07 September 2006

Break down the niches

I want to open this post by saying something controversial: niches are safe. The easiest and most comfortable thing to do when confronted with something or someone new, perhaps different is to put the concept or the person into an already familiar category.

I started down the path of frumkeit ten years ago and I "crossed the line" officially seven years ago. I chose that date because that was when cool yiddish papa and I fully committed to kashrut, Shabbat observance, laws of niddah, and I covered my hair. (Tznua clothing was never an issue because I was never a tank top and hot pants type of gal.)

I can safely say that I became frum mostly for intellectual reasons. Observing the mitzvot just "made sense" and it was always about my personal relationship with G-d, not whether I was "frum" enough for the person next to me.

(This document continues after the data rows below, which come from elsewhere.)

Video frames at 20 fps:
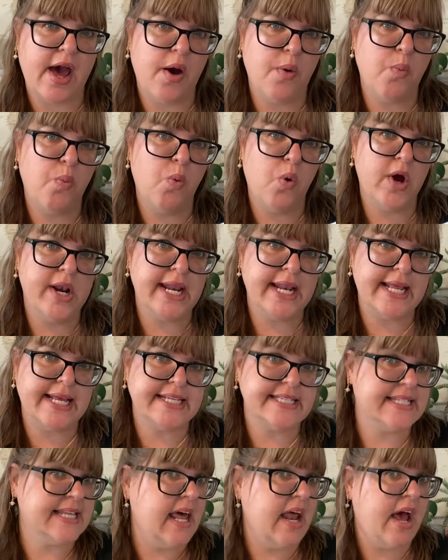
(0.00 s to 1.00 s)
what it
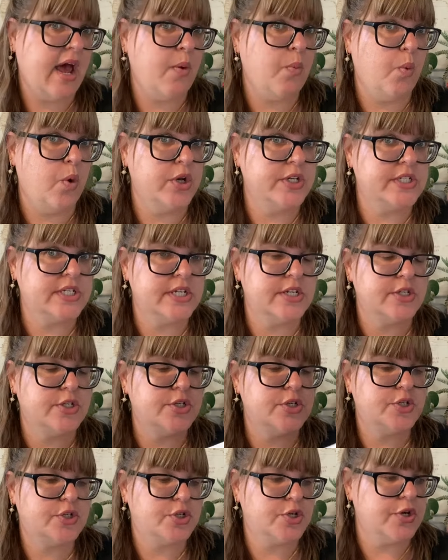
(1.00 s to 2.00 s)
is that I wanted
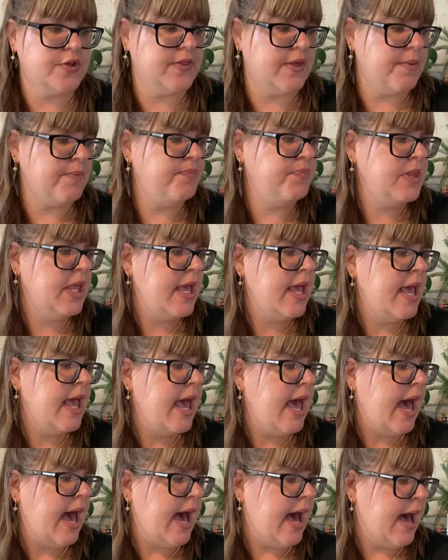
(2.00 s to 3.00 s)
to them.
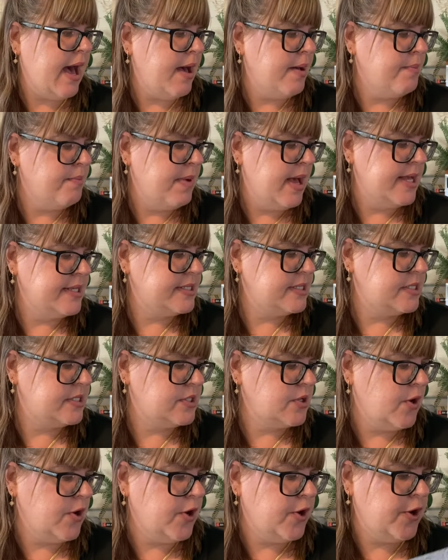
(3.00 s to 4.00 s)

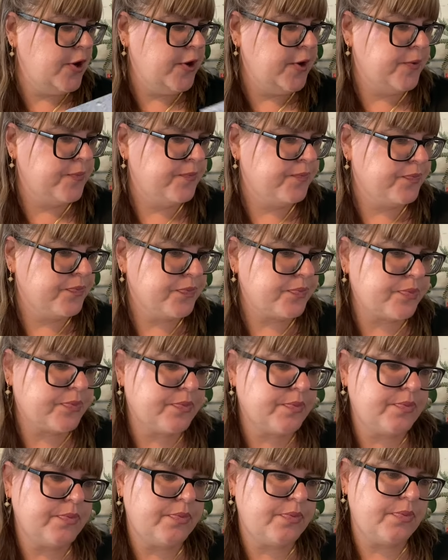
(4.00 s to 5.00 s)
So
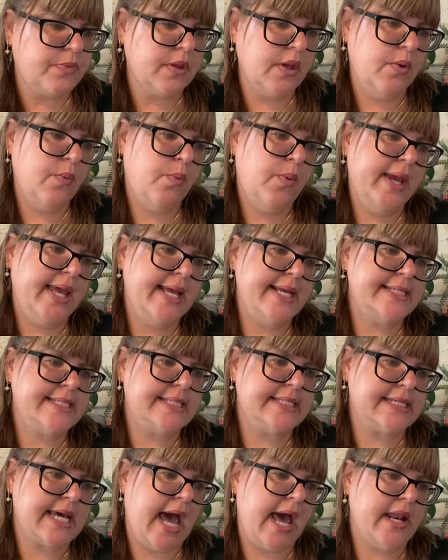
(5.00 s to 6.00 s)
we
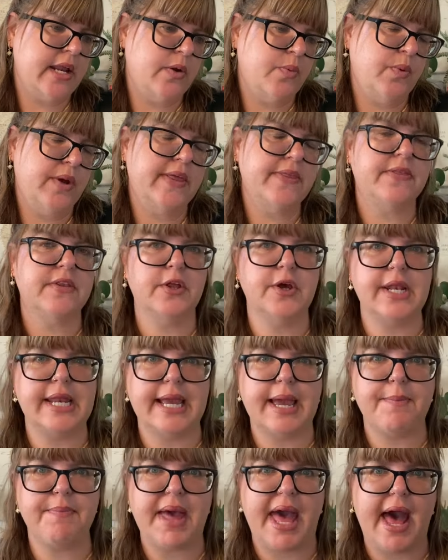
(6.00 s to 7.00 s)
started with
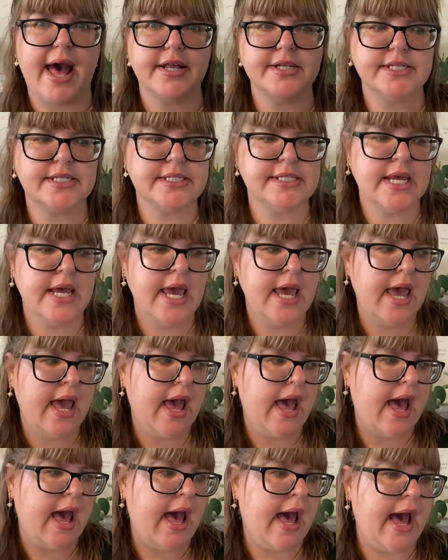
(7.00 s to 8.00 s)
learning about
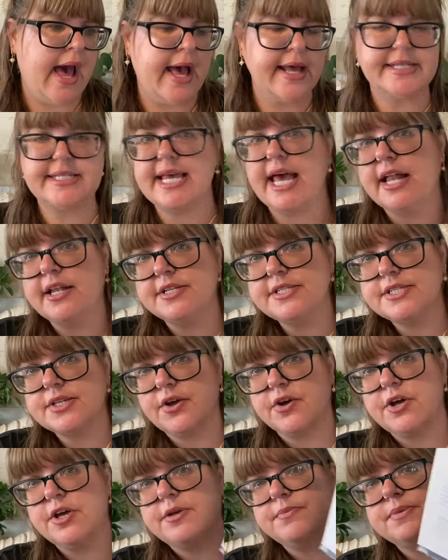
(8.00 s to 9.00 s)

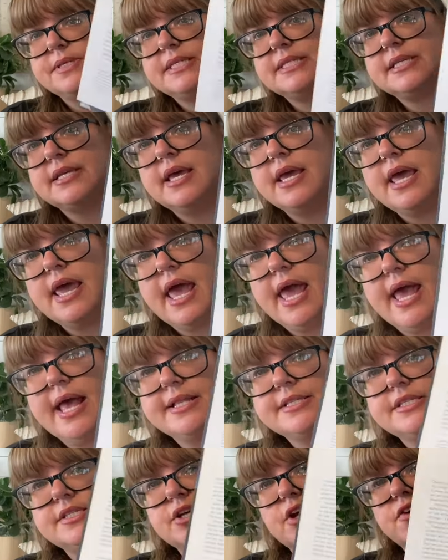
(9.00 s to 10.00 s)
telescopes.
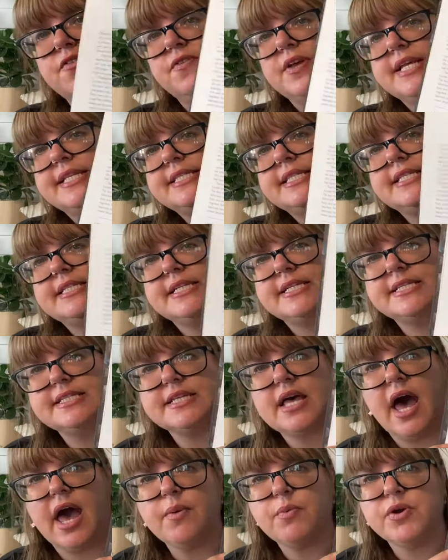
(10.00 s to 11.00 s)
And so, for instance,
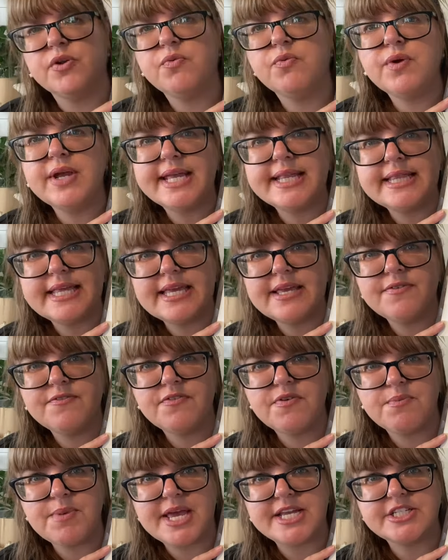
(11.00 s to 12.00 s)
I would read the
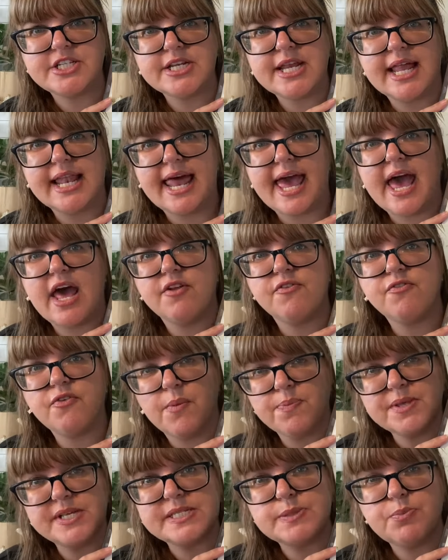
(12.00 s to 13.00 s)
information aloud
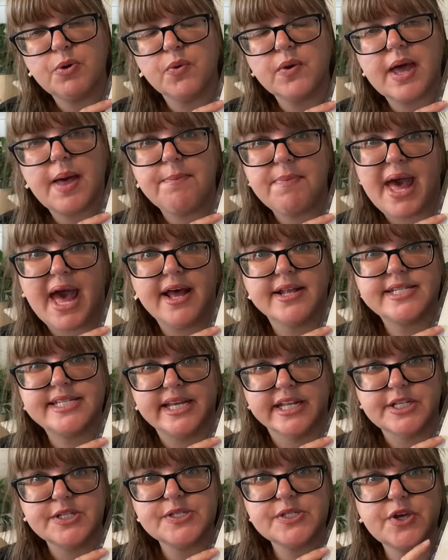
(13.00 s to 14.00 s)
from this book about
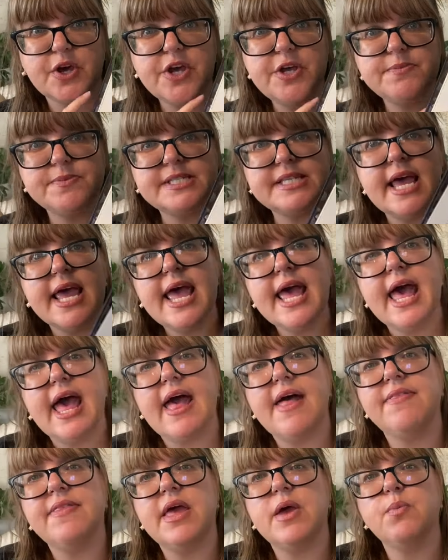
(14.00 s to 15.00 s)
telescopes,
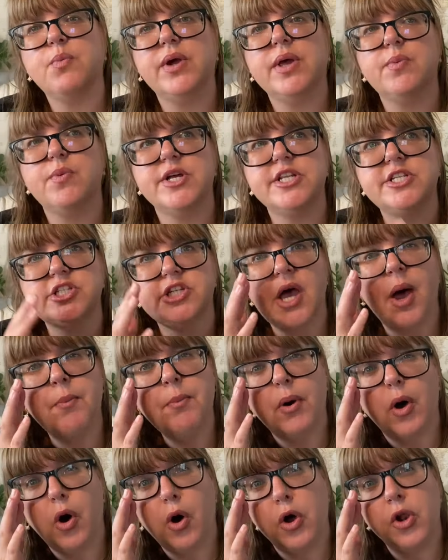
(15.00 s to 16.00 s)
and then we would
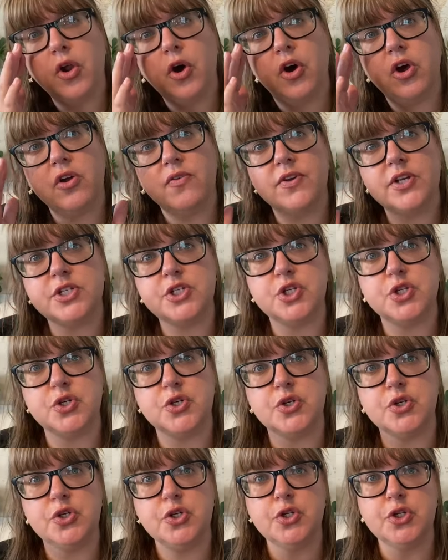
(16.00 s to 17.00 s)
jump on over to
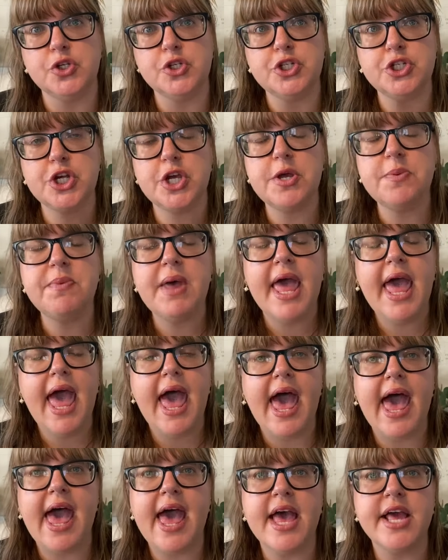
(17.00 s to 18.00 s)
YouTube
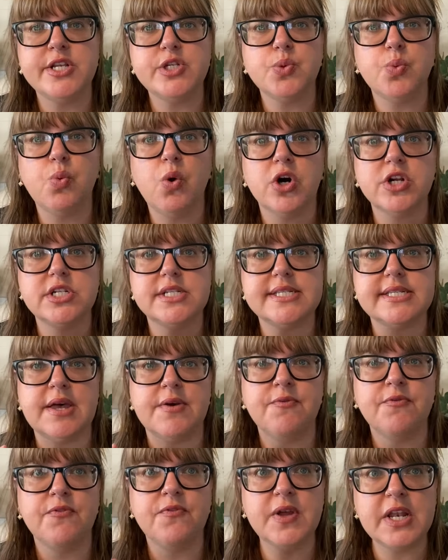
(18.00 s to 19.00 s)
and watch
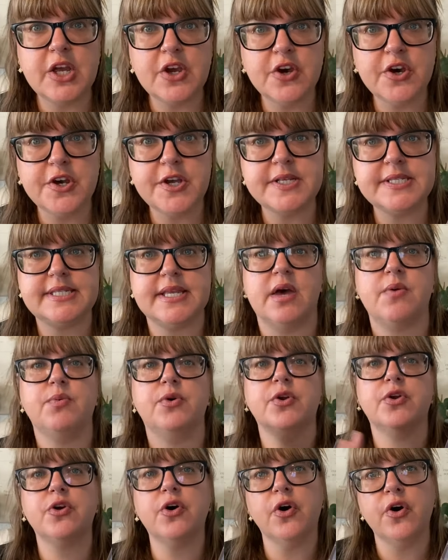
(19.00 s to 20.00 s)
some videos that
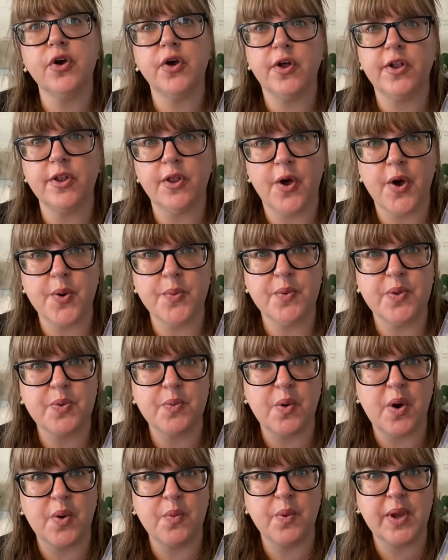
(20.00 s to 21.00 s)
would go along with
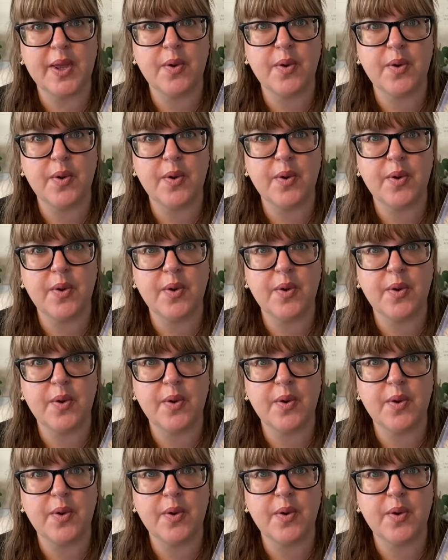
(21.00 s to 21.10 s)
what we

During my journey on the derekh, I have seen people attracted to observance for social reasons and a deep desire to "fit in" with someone. I have also seen people who were very influenced by a charismatic figure and fell under their spell. Even in my own kiruv work, I have seen great potential in truly ehrlich people fizzle out because of childishness.

As I said, niches are safe, but are also binding. Cool yiddish papa and I are currently attending one of the few shuls in town where two men, one wearing a kipa s'ruga and one wearing a shtreimel just daaven as two Jews. The late rabbi, a'h, never closed the door on a Jew who wanted to come and daaven. If a woman showed up in non-tznua clothing, she would be welcomed, with the possibility that eventually SHE would decide to dress differently.

What is a niche supposed to do anyway? Is it to protect ourselves from the unknown or it is a simplified way to put people in their place? I, myself, though, find it a bit amusing that according to some people connected to me via my job, I am comparable to a black-hat Jew (even with my short sleeves and hair showing from my hats and tichels). In the community, on the other hand, I am perceived as "not frum enough" (with the same dress code). The truth is that people don't know what to make of others. It is easier to reject those who are a little different than it is to push a little to see the similarities that we are have.